DIRECTIONS
Would you repeat the entries below exactly and omit the pictures?

[DATASET EXTRACT — start]

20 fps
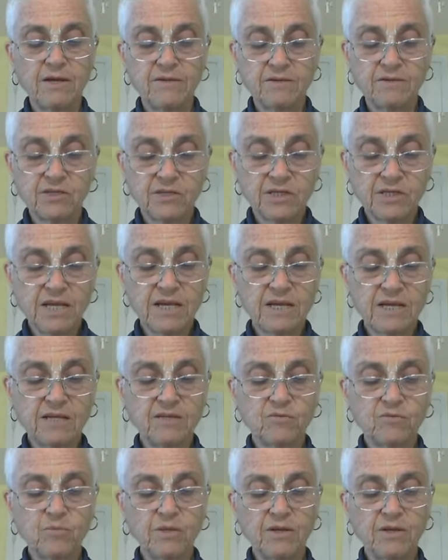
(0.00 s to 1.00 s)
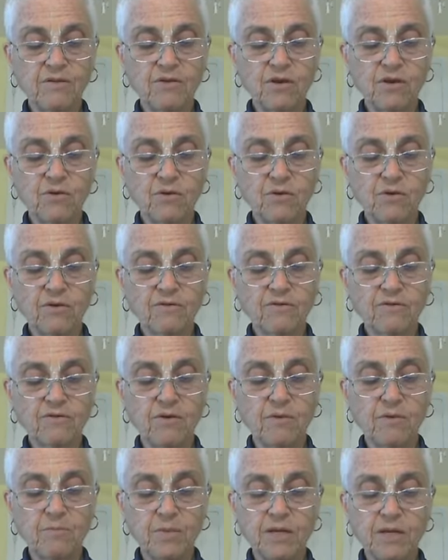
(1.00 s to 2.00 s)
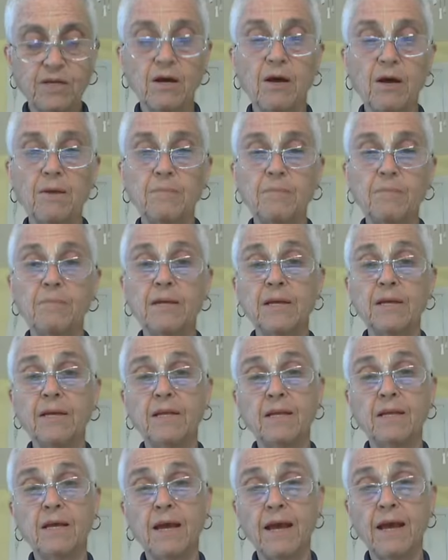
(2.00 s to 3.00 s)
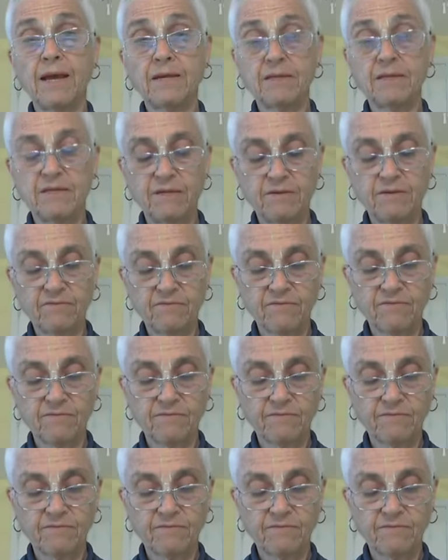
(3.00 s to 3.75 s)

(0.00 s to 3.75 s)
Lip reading: the seeds within the earth become inactive.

[DATASET EXTRACT — finish]

RESPONSE BOX
20 fps
(0.00 s to 1.00 s)
(1.00 s to 2.00 s)
(2.00 s to 3.00 s)
(3.00 s to 3.75 s)

(0.00 s to 3.75 s)
Lip reading: the seeds within the earth become inactive.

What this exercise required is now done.